(Exercise objective): Reproduce only what runs from the line containing "Silent video, 20 frames per second." to the line containing "[0:00.00-0:02.30]" in the records below, inclusive. Keep it exact, and keep the pictures out.

(Supplied data):
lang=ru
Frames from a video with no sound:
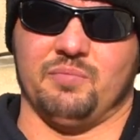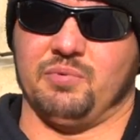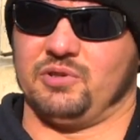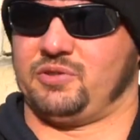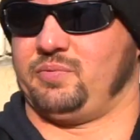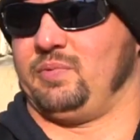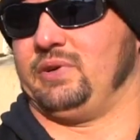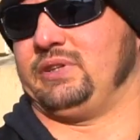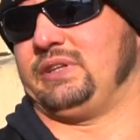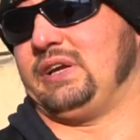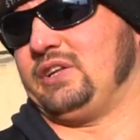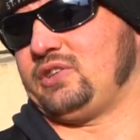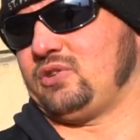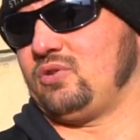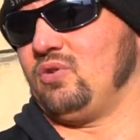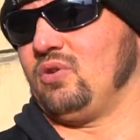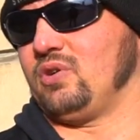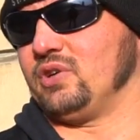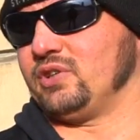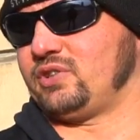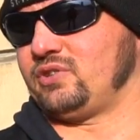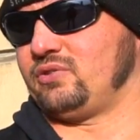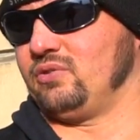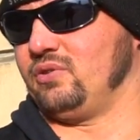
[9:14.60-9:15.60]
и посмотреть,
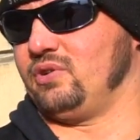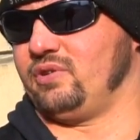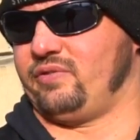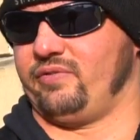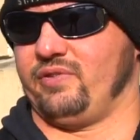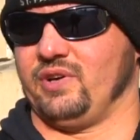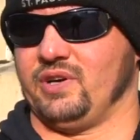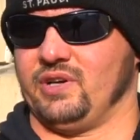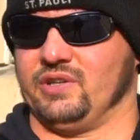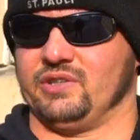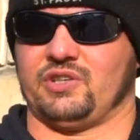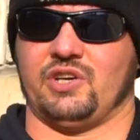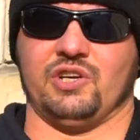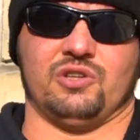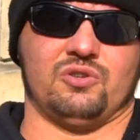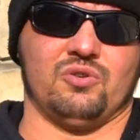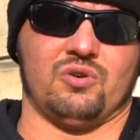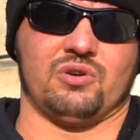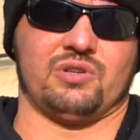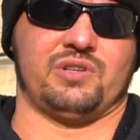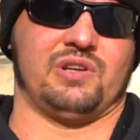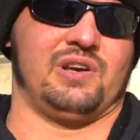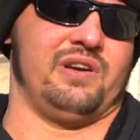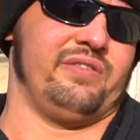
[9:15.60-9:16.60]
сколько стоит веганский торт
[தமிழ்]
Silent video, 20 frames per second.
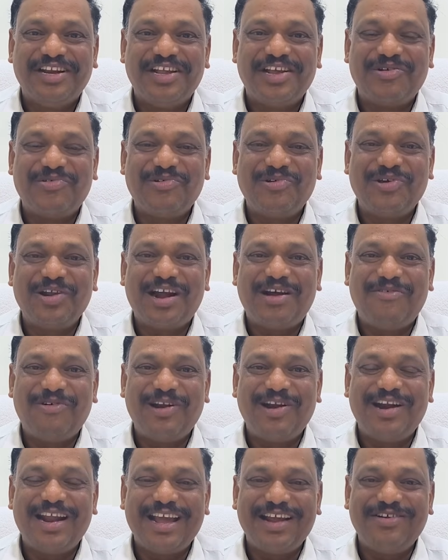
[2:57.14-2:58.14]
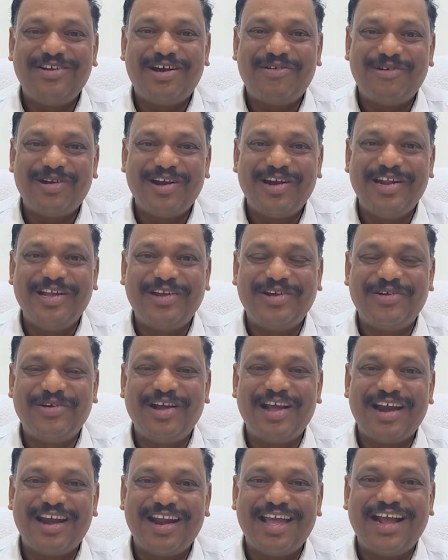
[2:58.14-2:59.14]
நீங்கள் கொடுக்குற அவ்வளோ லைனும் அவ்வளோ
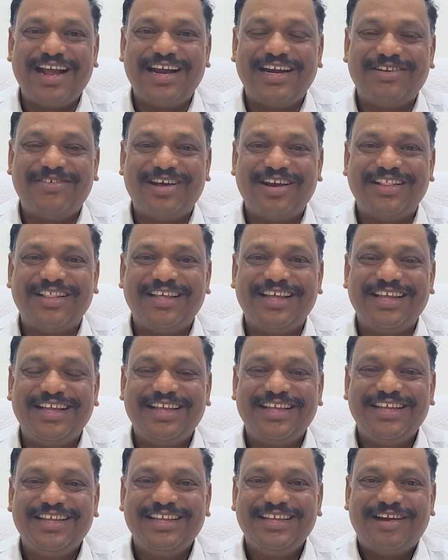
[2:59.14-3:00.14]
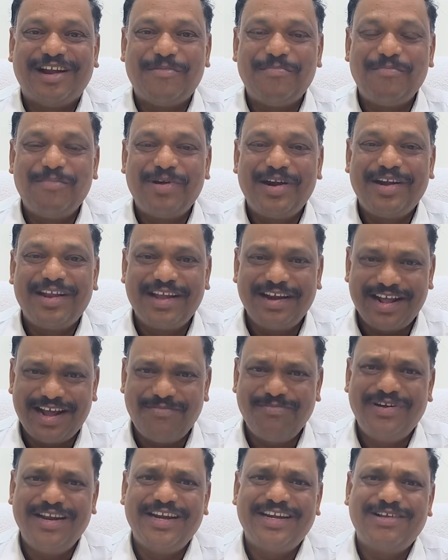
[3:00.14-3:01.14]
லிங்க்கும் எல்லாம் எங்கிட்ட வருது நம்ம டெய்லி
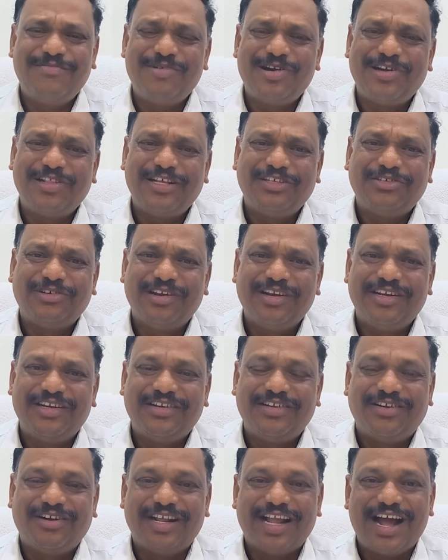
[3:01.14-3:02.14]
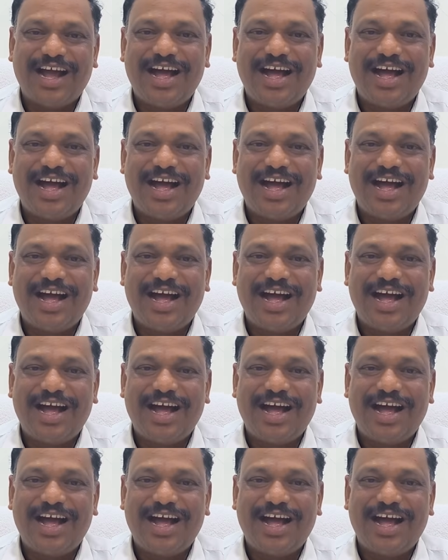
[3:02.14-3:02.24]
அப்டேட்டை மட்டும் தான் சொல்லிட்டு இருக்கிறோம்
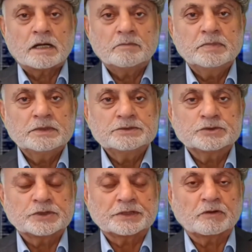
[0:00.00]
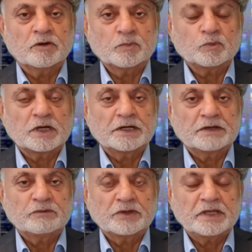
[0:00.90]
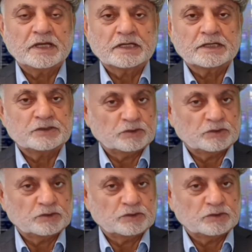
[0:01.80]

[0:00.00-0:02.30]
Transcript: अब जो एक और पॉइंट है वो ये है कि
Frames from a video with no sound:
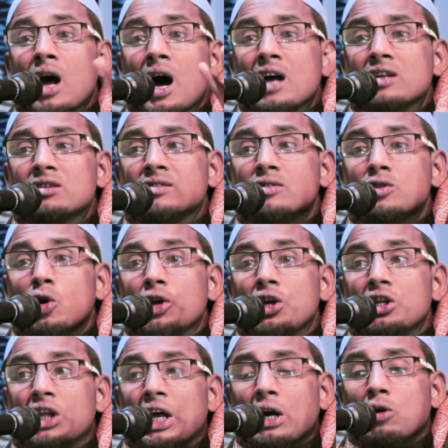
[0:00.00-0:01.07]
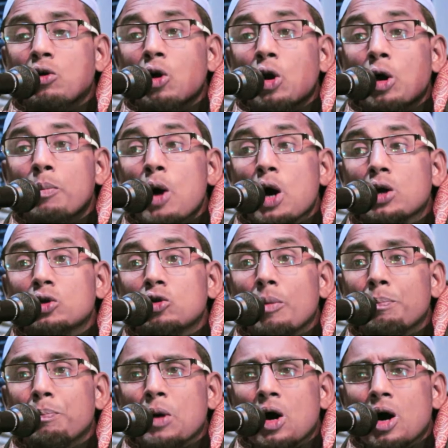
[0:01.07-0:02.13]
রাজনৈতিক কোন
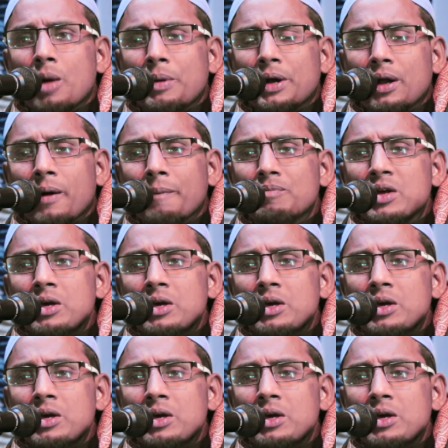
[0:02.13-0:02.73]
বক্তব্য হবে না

...

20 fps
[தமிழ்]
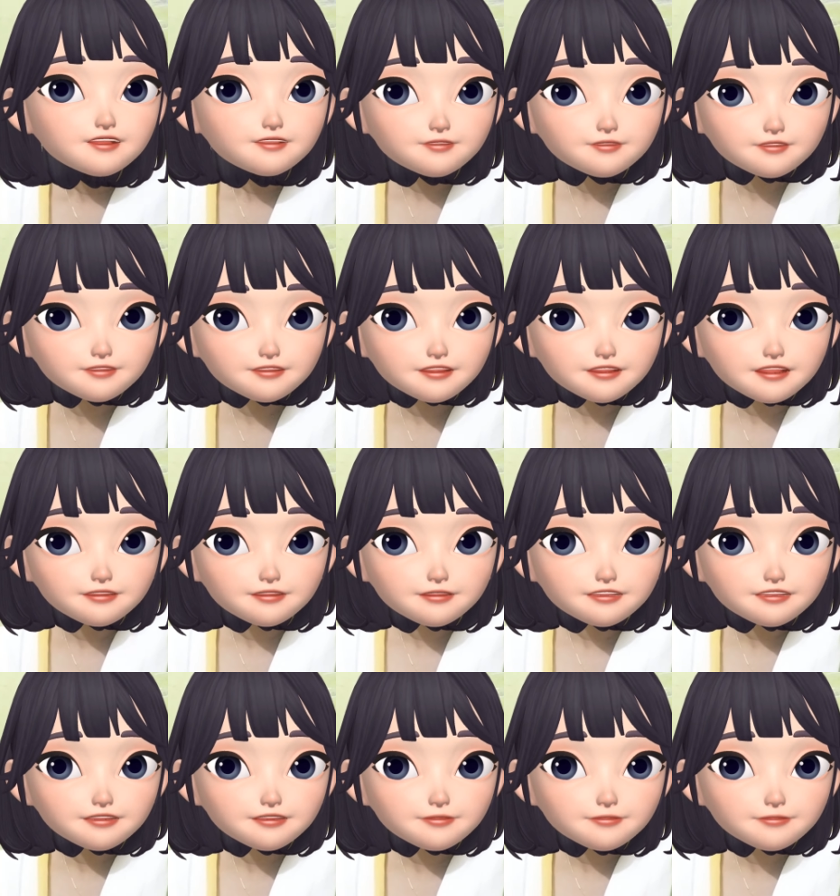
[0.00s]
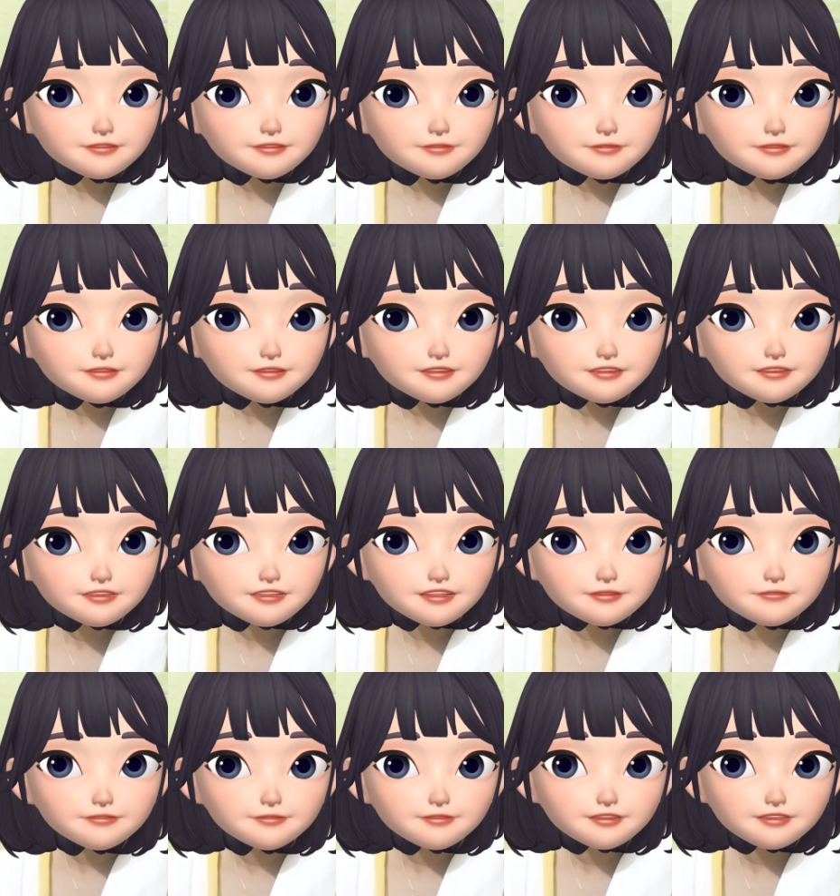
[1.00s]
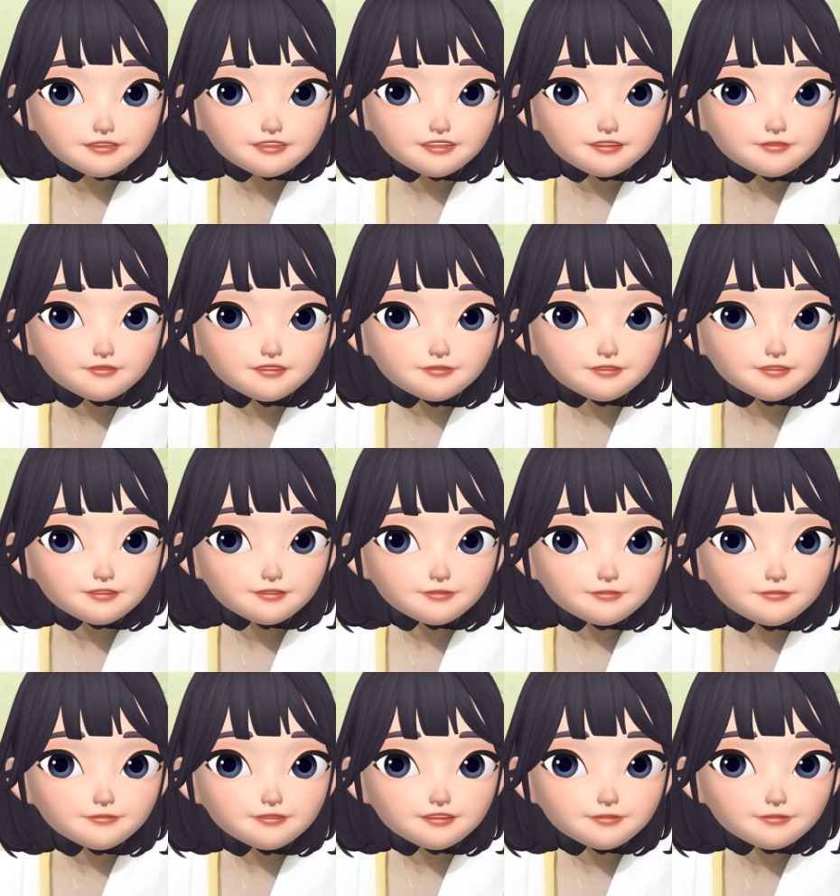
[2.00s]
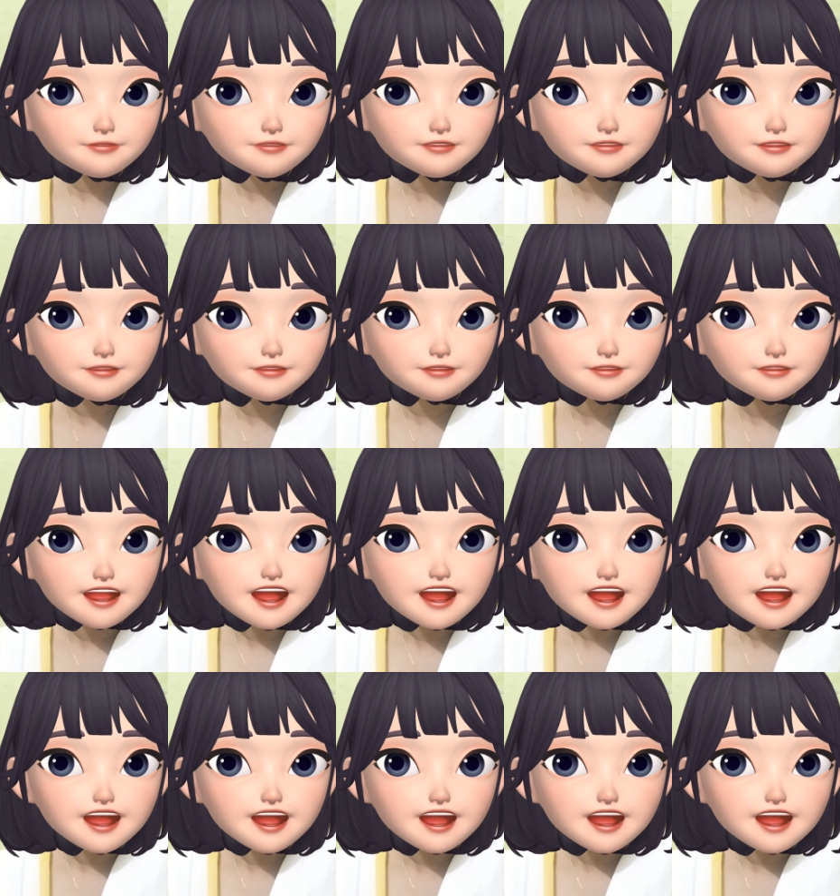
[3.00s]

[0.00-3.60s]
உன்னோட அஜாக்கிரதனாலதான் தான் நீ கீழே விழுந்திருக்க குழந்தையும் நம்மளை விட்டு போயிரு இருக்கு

(Result of the task):
Silent video, 20 frames per second.
[2:57.14-2:58.14]
[2:58.14-2:59.14]
நீங்கள் கொடுக்குற அவ்வளோ லைனும் அவ்வளோ
[2:59.14-3:00.14]
[3:00.14-3:01.14]
லிங்க்கும் எல்லாம் எங்கிட்ட வருது நம்ம டெய்லி
[3:01.14-3:02.14]
[3:02.14-3:02.24]
அப்டேட்டை மட்டும் தான் சொல்லிட்டு இருக்கிறோம்
[0:00.00]
[0:00.90]
[0:01.80]

[0:00.00-0:02.30]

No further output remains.